I couldn't help but reply because it was at age 9 that I lost my best friend to another kid. I had a best friend from 1st grade through 3rd--we were inseparable, spent time after school almost daily and on weekends and even on school nights (gasp! not sure I'd let my own kids do that) In third grade another girl got in between us and sometimes the new girl and I would play, but then they started up together and I was completely dissed. It was heartbreaking and I felt like I had no friends (indeed, I was shy and afraid of being turned down from playing). Anyway, they became best friends as we once were until 6th grade. During that year, my old bf started hanging around again and actually turning away from the other girl. We weren't BEST best friends again, but we were very good friends and we were very connected through the rest of our school years. She is now on the other side of the country, but we are soul sisters--she told me not long ago that I was her oldest and dearest friend because I was always there for her. Even when her life got crazy (and, omg, there was a lot of crazy) I was the calm, the one who she could always turn to. We understand each other a lot better now as adults and can see that ebb and flow of friendship in childhood.

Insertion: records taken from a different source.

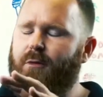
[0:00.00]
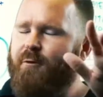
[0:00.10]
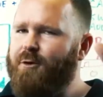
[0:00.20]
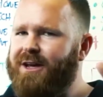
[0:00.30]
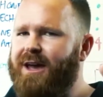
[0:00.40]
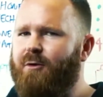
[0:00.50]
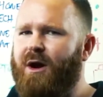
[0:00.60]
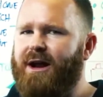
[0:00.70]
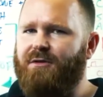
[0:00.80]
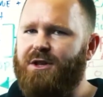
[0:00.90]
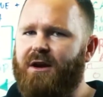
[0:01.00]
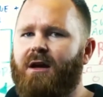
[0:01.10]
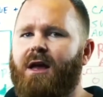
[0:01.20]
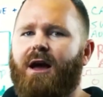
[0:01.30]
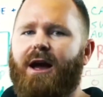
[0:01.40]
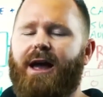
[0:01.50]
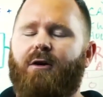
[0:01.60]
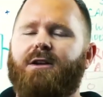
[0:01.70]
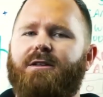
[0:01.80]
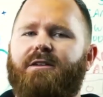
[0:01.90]
Well, before you get quite out there, I
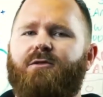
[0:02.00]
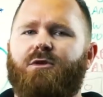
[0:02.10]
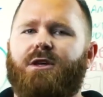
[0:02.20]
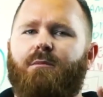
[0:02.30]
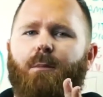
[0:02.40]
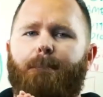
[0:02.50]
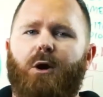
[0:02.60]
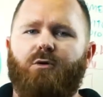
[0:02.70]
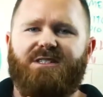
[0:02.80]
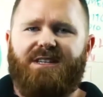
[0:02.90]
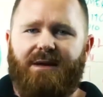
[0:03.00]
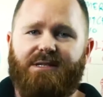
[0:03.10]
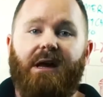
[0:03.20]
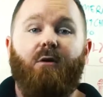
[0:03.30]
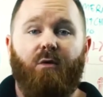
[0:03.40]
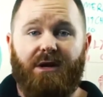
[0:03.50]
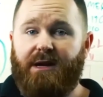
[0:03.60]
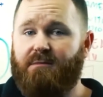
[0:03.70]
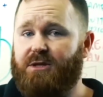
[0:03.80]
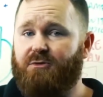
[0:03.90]
wanted to leave you with a couple bonus tips when
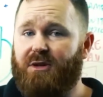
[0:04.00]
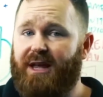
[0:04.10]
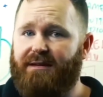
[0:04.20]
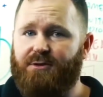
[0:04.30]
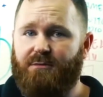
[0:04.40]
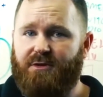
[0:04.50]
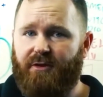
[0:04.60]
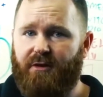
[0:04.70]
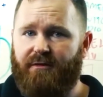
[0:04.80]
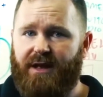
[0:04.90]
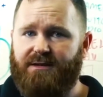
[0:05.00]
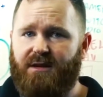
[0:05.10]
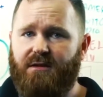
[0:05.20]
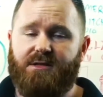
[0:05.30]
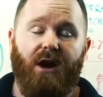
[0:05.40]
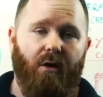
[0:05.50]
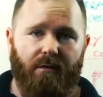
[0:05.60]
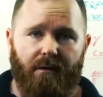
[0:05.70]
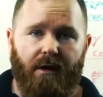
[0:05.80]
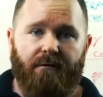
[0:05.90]
it comes to doing live streams for your event.
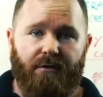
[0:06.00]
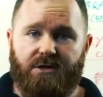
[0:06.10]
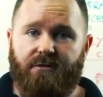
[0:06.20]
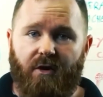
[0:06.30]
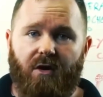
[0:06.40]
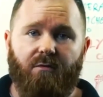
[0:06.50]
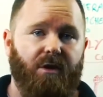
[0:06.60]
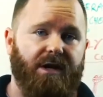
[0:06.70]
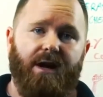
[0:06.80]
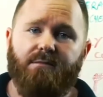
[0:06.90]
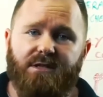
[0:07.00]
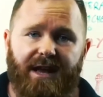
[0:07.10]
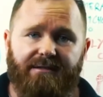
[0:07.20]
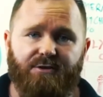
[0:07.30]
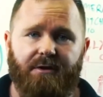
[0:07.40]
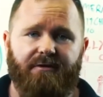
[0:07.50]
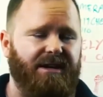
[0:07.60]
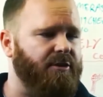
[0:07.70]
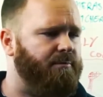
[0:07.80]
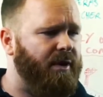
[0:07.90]
So first of all, when it comes to live streaming your
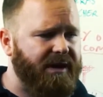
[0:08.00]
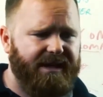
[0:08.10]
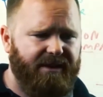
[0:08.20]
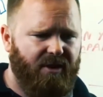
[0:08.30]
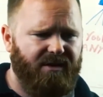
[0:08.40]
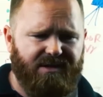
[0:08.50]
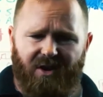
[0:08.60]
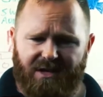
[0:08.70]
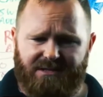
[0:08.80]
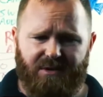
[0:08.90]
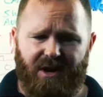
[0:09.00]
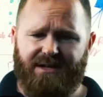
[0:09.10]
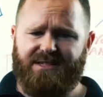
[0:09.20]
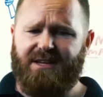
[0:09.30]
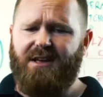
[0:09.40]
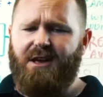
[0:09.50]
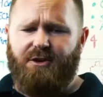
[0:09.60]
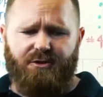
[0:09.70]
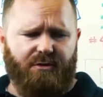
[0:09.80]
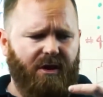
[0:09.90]
event, you're putting together all this awesome content,
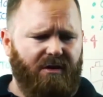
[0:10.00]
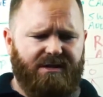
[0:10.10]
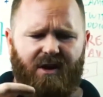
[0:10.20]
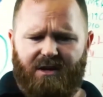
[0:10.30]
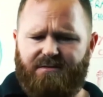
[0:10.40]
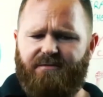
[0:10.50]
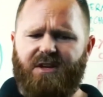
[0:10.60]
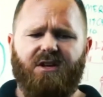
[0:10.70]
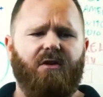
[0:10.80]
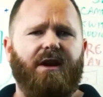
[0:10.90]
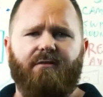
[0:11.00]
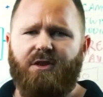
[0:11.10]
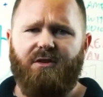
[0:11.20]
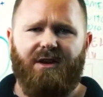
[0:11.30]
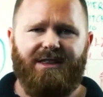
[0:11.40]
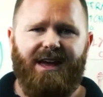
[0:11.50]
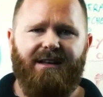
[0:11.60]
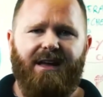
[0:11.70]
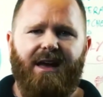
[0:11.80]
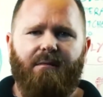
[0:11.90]
you're doing all this awesome video and everything like
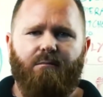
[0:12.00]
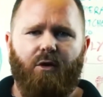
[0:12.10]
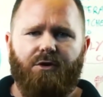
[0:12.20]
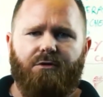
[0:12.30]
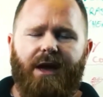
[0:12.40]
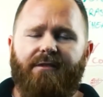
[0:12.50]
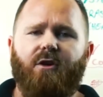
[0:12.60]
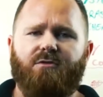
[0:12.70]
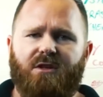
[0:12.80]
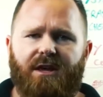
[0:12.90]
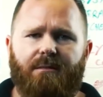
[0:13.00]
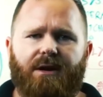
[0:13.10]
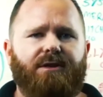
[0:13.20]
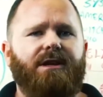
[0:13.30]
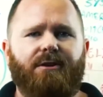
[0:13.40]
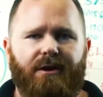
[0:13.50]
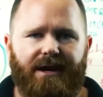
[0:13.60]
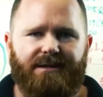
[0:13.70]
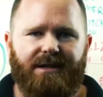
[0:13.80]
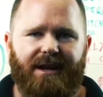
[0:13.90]
that. Well, you have to also think about the
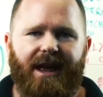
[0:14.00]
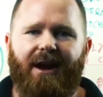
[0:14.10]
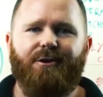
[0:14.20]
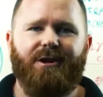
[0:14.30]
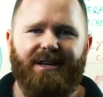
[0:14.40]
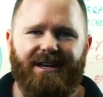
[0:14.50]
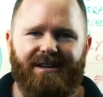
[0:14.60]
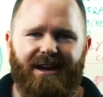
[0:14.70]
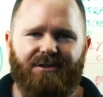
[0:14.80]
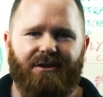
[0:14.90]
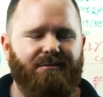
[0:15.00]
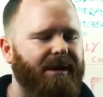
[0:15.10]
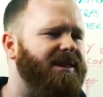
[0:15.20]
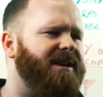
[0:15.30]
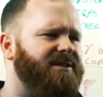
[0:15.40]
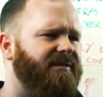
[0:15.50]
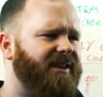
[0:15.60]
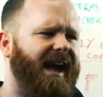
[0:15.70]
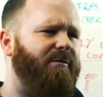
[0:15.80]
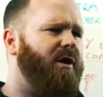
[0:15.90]
internet and how you're going to get it out there. You might be thinking to yourself,
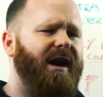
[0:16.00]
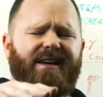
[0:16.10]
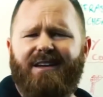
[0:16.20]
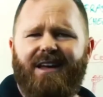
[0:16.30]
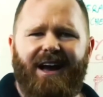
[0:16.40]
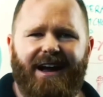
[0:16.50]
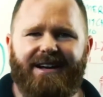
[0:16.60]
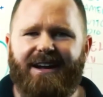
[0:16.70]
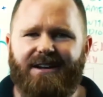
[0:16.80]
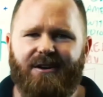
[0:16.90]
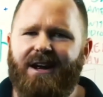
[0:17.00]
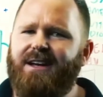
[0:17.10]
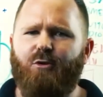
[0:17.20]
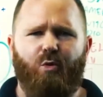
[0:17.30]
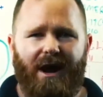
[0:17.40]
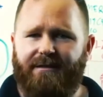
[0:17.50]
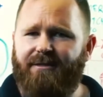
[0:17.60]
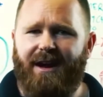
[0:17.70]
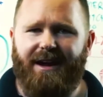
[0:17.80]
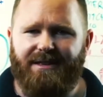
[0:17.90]
yeah, well, I got internet. I got the
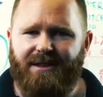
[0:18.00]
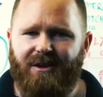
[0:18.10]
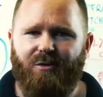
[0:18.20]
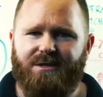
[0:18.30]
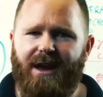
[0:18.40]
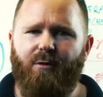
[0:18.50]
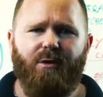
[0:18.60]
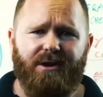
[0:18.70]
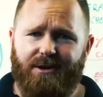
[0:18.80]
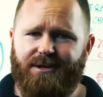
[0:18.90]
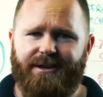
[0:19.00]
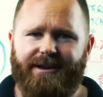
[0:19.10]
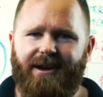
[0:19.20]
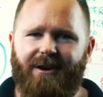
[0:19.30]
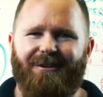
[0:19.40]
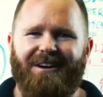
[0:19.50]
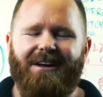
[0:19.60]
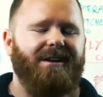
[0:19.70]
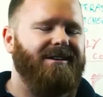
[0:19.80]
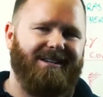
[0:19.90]
Wi-Fi at the hotel. We're good to go.
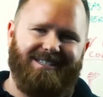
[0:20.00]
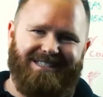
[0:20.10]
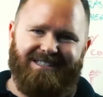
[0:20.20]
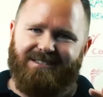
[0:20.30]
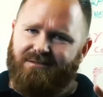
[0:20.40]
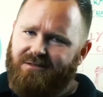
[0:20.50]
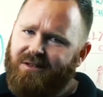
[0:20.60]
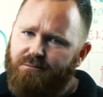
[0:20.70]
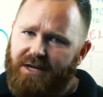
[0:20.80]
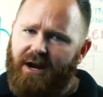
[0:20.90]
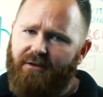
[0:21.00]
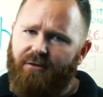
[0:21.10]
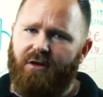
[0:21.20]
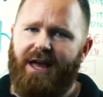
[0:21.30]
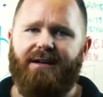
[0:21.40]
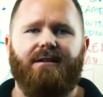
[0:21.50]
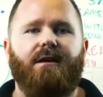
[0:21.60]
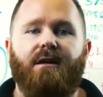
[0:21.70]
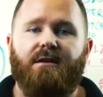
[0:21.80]
Be careful of that.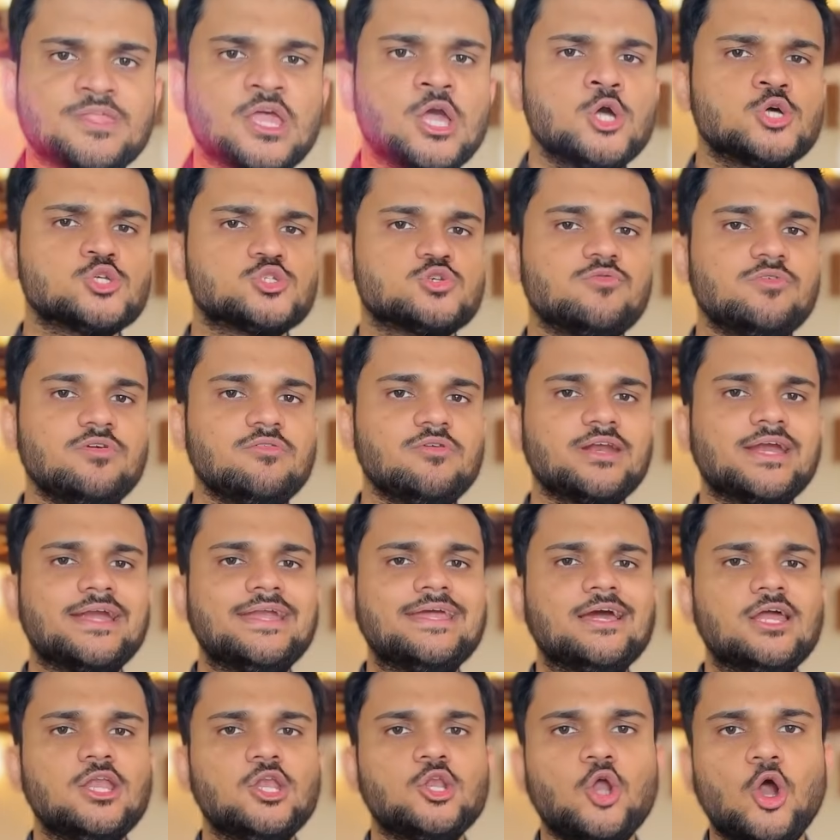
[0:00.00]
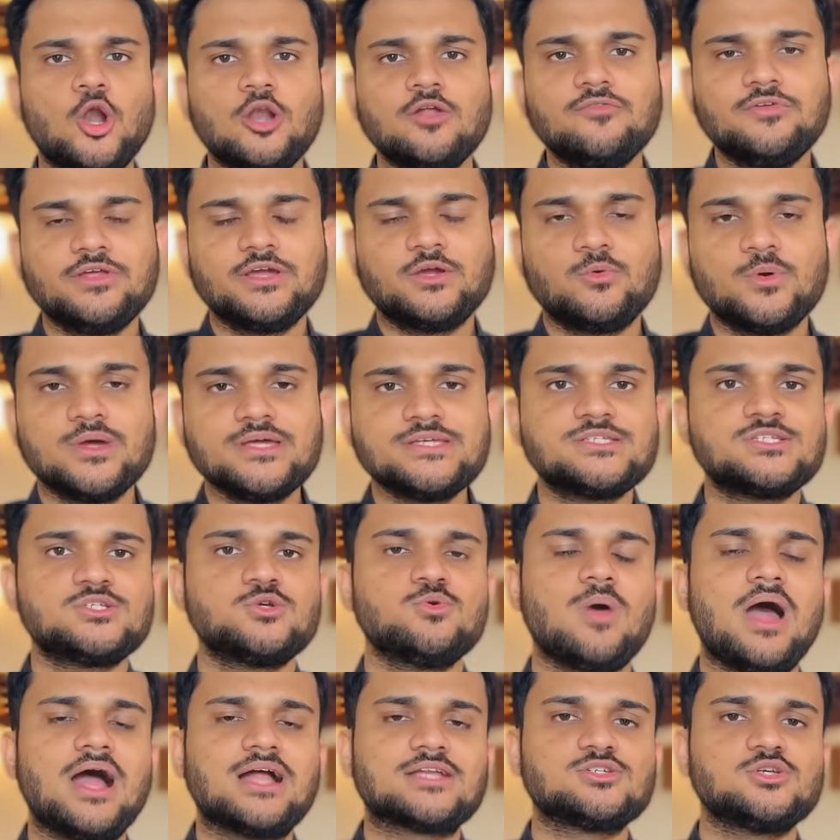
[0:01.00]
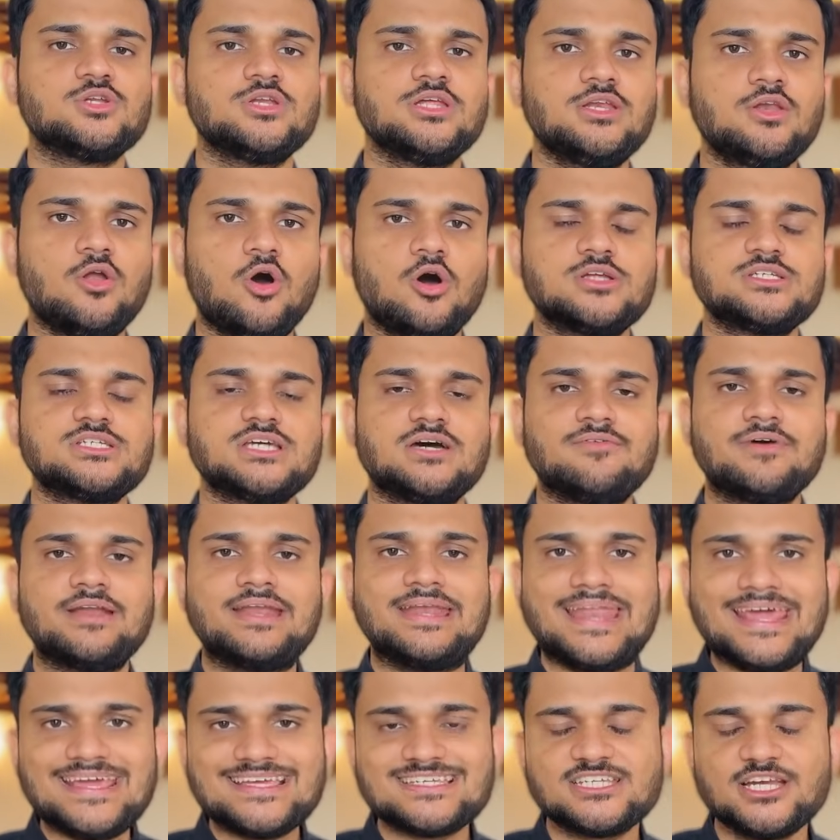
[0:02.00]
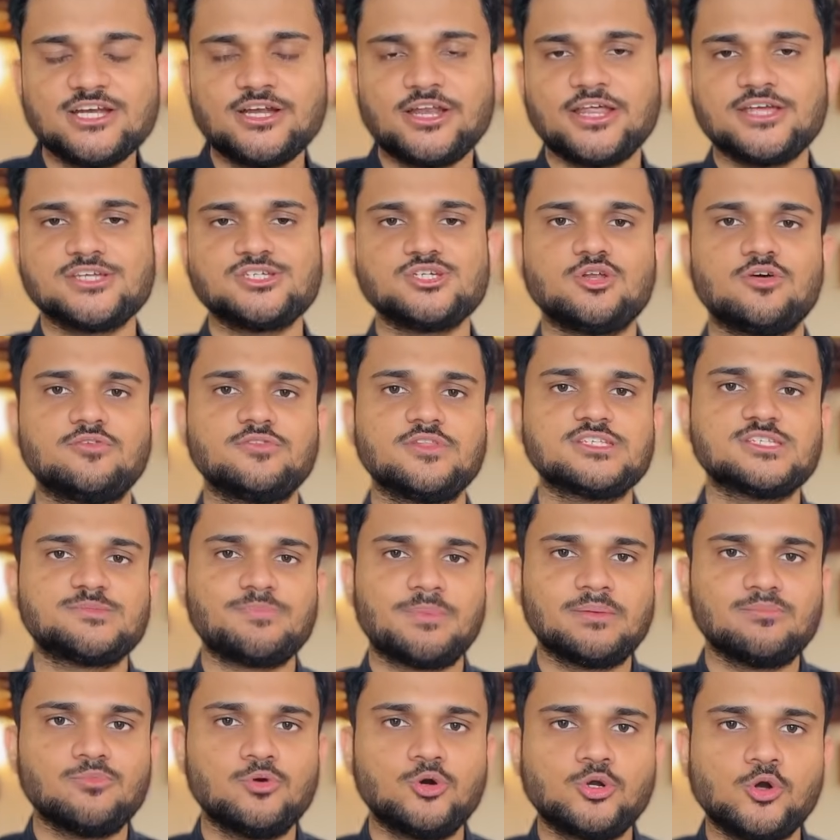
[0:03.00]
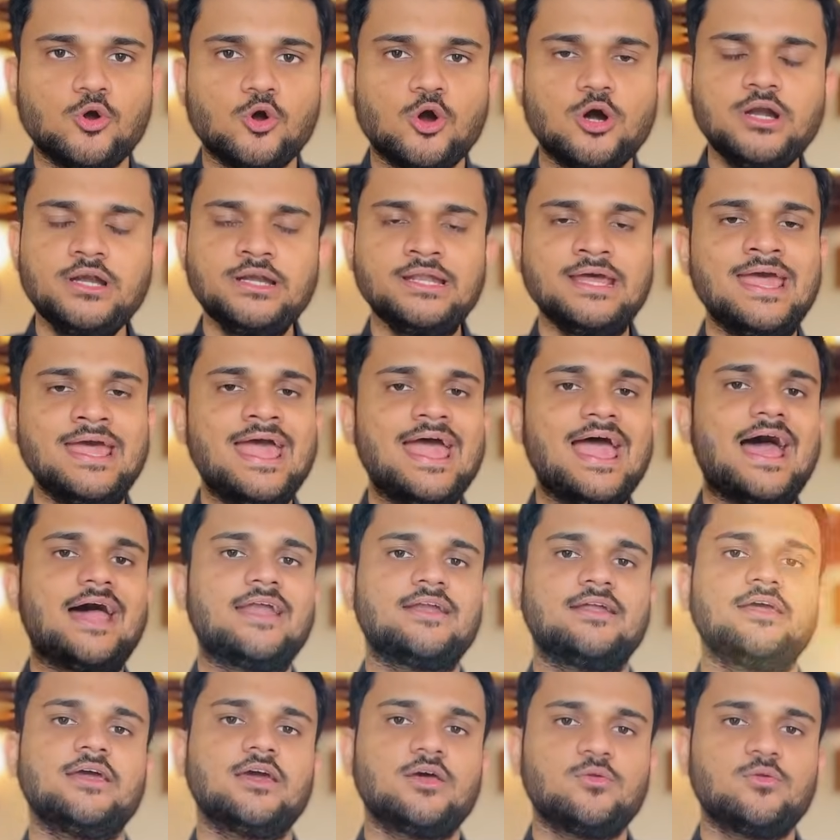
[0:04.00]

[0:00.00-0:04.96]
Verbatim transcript: So we were getting a lot of requests to actually launch our next iteration of the Spring Boot cohort and here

I share this all to say that I think things happen for a reason. Teach your daughter to be a good friend, to listen and be kind...to not get wrapped up in gossip and girl fights. As the other girls may not "get" how their behavior negatively affects your daughter right now, they will "get it" at some point. The fact that your daughter doesn't neglect friends, or get involved in gossip etc. shows that her emotional maturity is far greater (not that it's not upsetting). This is the time for her to start figuring out who she is apart from her friends too. For me, I was in the orchestra and that was a whole different group of people that didn't even go to my school.
good luck to you. Painful as it is for dd, there are important life skills being learned.